What is expected: Word for word, copy the records and drop the pictures.

Extracted records:
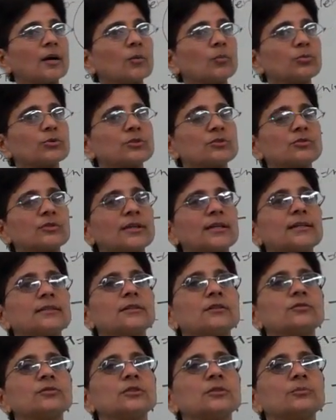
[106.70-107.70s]
portrayal
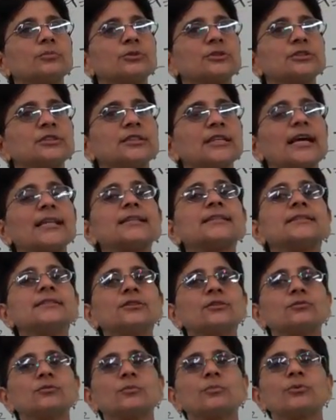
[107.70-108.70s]
of the personality
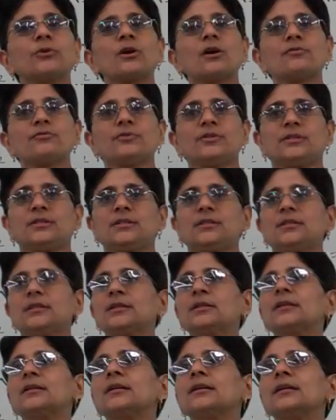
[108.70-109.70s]
of the Prophet
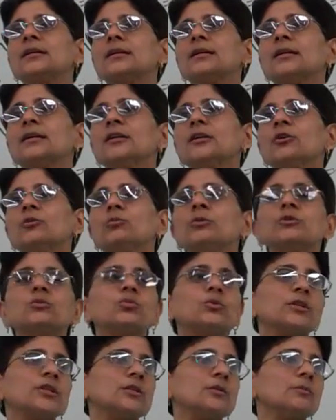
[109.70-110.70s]

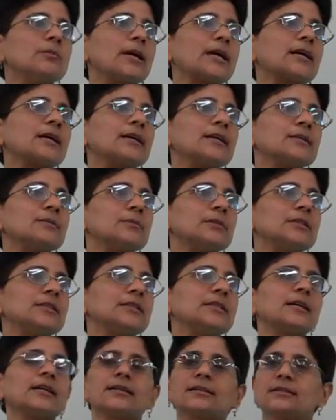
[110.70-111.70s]
between Mecca and
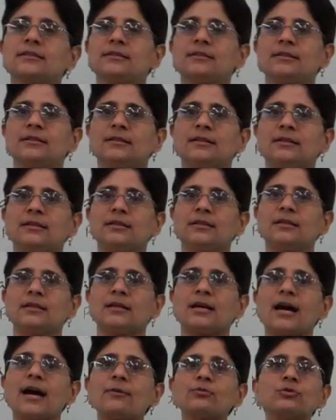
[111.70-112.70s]
Medina.
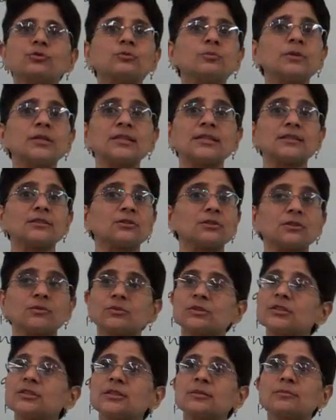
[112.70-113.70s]
To me, they don't
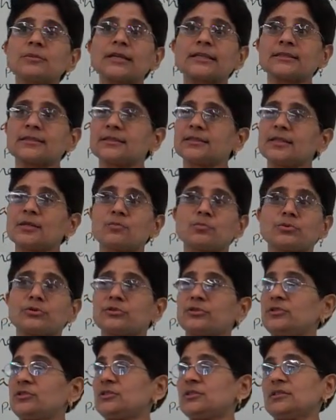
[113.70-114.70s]
even seem like the same
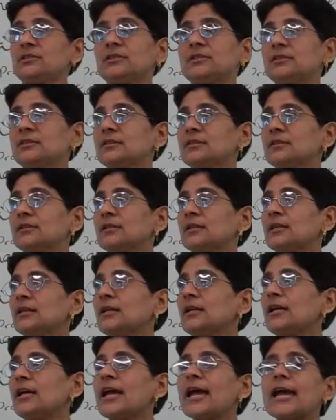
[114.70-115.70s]
person.
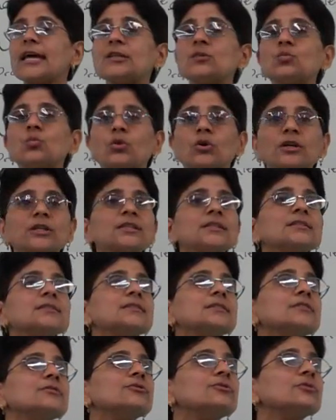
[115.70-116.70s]
Yeah. And what is
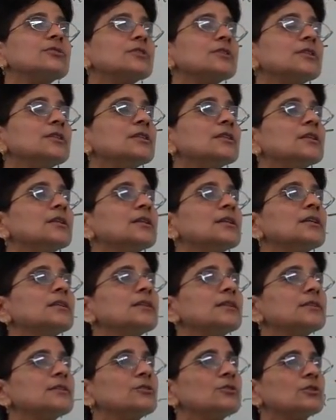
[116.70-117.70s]
different?
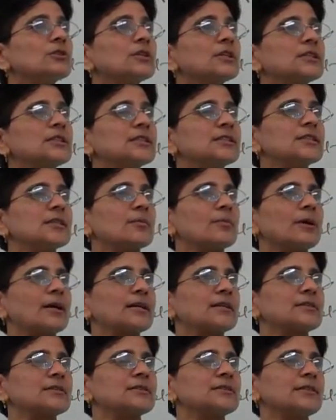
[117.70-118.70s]
There's no Khadija by
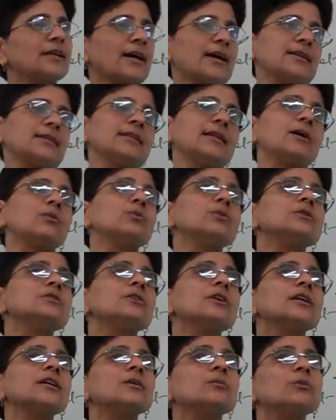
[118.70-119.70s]
her side. Now we're talking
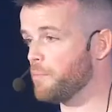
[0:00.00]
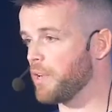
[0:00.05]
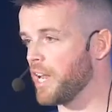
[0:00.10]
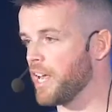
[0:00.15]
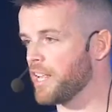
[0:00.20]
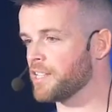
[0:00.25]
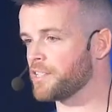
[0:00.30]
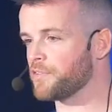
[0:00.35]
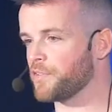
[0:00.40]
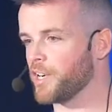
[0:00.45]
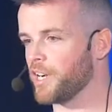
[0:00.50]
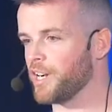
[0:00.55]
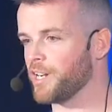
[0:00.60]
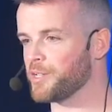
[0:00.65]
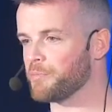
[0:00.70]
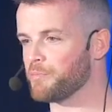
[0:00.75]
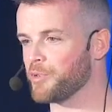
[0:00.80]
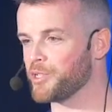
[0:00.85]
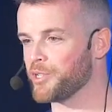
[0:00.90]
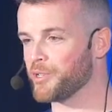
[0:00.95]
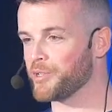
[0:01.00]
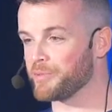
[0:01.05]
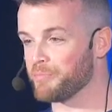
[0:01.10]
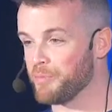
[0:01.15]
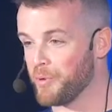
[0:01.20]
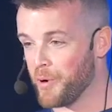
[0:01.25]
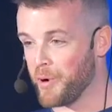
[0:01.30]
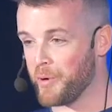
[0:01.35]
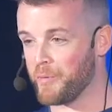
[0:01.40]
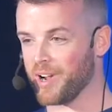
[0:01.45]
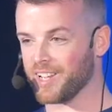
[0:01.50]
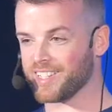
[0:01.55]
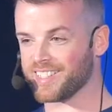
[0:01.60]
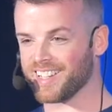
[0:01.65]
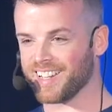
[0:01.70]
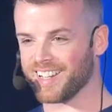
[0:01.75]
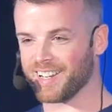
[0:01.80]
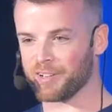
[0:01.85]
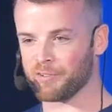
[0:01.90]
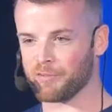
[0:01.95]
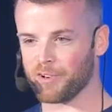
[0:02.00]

plans for her to produce more West Highland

Response to the exercise:
[106.70-107.70s]
portrayal
[107.70-108.70s]
of the personality
[108.70-109.70s]
of the Prophet
[109.70-110.70s]

[110.70-111.70s]
between Mecca and
[111.70-112.70s]
Medina.
[112.70-113.70s]
To me, they don't
[113.70-114.70s]
even seem like the same
[114.70-115.70s]
person.
[115.70-116.70s]
Yeah. And what is
[116.70-117.70s]
different?
[117.70-118.70s]
There's no Khadija by
[118.70-119.70s]
her side. Now we're talking
[0:00.00]
[0:00.05]
[0:00.10]
[0:00.15]
[0:00.20]
[0:00.25]
[0:00.30]
[0:00.35]
[0:00.40]
[0:00.45]
[0:00.50]
[0:00.55]
[0:00.60]
[0:00.65]
[0:00.70]
[0:00.75]
[0:00.80]
[0:00.85]
[0:00.90]
[0:00.95]
[0:01.00]
[0:01.05]
[0:01.10]
[0:01.15]
[0:01.20]
[0:01.25]
[0:01.30]
[0:01.35]
[0:01.40]
[0:01.45]
[0:01.50]
[0:01.55]
[0:01.60]
[0:01.65]
[0:01.70]
[0:01.75]
[0:01.80]
[0:01.85]
[0:01.90]
[0:01.95]
[0:02.00]

plans for her to produce more West Highland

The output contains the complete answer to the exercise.